Hollywood and television commercials present countless images of old age as a time when contented, silver-haired individuals kick back after a life of work and raising families. The hours become filled with comfortable, pension-funded breaks in sunny climates, tending to the garden and looking after adorable grandchildren.
The reality, however, is often very different and why, in truth, many people are a little scared of growing old.
More than adding a wrinkle or two and losing the youthful spring in our step, there is the thought that perhaps we might need someone to look after us should our physical decline be too much for us to manage alone.
Our concerns are not only for ourselves. We see senior family members suffering ill health and want the reassurance of knowing that others will be there to help them if we can't do it ourselves.
Such worries are made worse by a slew of recent headlines about ongoing deliberations between politicians, experts and interest groups over the shape of elderly care provision in the UK.
A year ago, though, things seemed more upbeat. The economist Andrew Dilnot produced a report for the government following a lengthy review of elderly care. He recommended that the current threshold set for any capital which someone has - and above which they are required to contribute to the cost of their own care - should be raised from the current figure of £23,250 to £100,000.
Dilnot's suggestions received widespread support. Even the notion of a £35,000 cap on the amount that any one of us might have to pay for our care was warmly endorsed by charities such as Age UK and Independent Age which represent the older members of society and the Association of Directors of Adult Social Services (ADASS), the officials from whose budgets any additional costs would have to be met.
Those costs appear to have torpedoed any immediate prospects of Dilnot's proposals being enshrined in law. With the bill for implementing them estimated at £1.7 billion, it's possible that a White Paper on care provision which is scheduled to be published by the Department of Health before Parliament adjourns for its Summer holidays will not go as far as Dilnot and others want.
That continued uncertainty has fuelled a rise in the number of people approaching myself and my colleagues at Pannone, worried that they may have to sell their home in order to pay for their care.
Squeezed local authority finances are, according to some, leading them to be more discriminating about who does and does not have care paid for. A number of councils have attempted to argue that individuals were deliberately trying to avoid having to pay for their care by transferring assets, such as their home, to a relative in order to bring themselves beneath the £23,250 threshold.

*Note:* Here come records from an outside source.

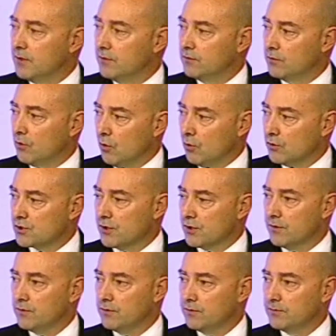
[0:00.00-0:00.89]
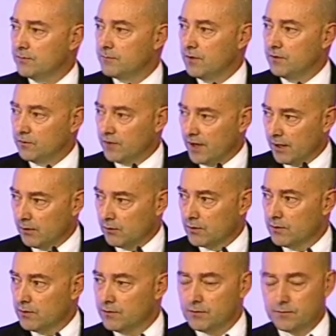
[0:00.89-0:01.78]
of the soldiers, the
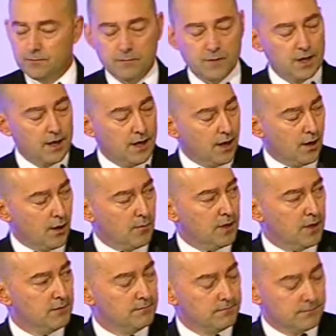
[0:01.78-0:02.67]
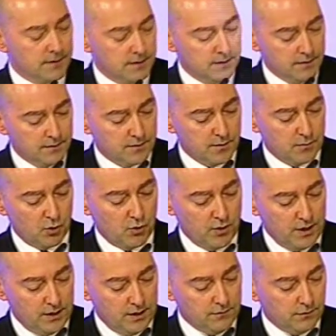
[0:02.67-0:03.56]
sailors, the airmen, the
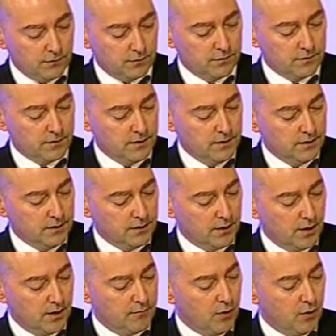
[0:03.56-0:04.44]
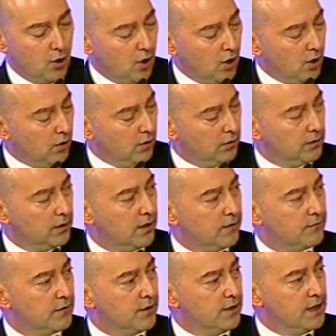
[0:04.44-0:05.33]
Marines, of all
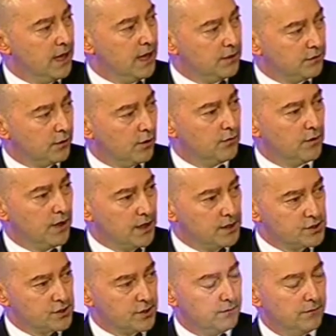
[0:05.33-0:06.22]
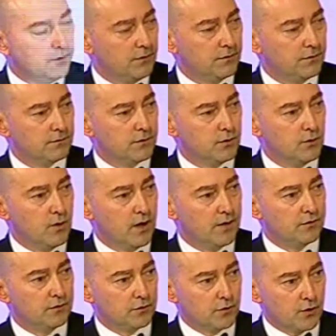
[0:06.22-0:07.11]
of the NATO nations
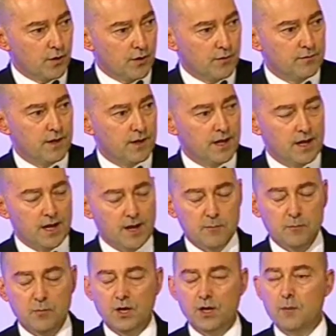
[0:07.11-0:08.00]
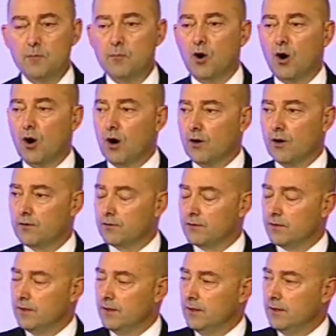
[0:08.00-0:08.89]
who have served and have been a
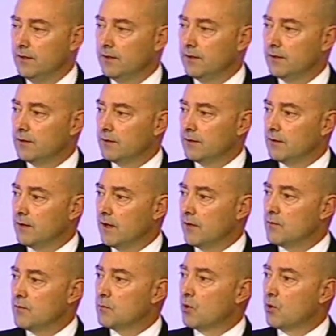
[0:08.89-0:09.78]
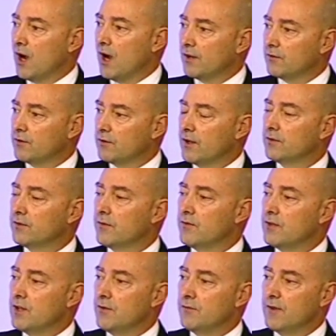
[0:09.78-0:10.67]
part of the
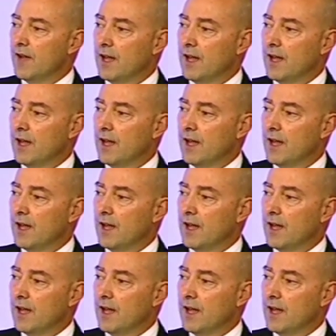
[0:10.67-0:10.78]
process of the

Charities have said that people confronted with a council demand for payment and unable to afford the costs associated with contesting it have simply accepted the authority's request for them to cough up.
Not all authorities are so severe. Enquiries by The Independent newspaper established that Staffordshire has reorganised itself into England's largest joint NHS
and local authority trust in order to beef up its care and advise people who might need it how best to organise their affairs in advance of possibly needing to go into a home.
We might think that the ability to manage our paperwork is another skill which deteriorates as the years pass by. That's why some people have turned to what have been described as an "unscrupulous minority of so-called advisors" offering to help them avoid liability for care home fees.
There is a saying, however, that what appears too good to be true usually is. As Michael Young, the chairman of the Society of Trust and Estate Practitioners (STEP), has warned, the arrangements such advisors promote may well fail to do what they suggest they can.If all goes wrong and councils believe someone has deliberately avoided paying for care, they can take legal action to recover what they feel they're due.
Even transferring property to a child in order to prevent it being sold to meet the costs of care is no absolute solution. We have seen cases in which families fall out and children's marriages fall apart, meaning that the property needs to be sold anyway as part of a divorce settlement.
For those in or approaching old age and unsure as to what the future holds, the best advice is always to take advice from those reputable invididuals or organisations who have experience in dealing with such matters.
Such counsel will not reverse the ageing process but it will doubtless provide some comfort amid the uncertainty about growing care bills when you're growing old.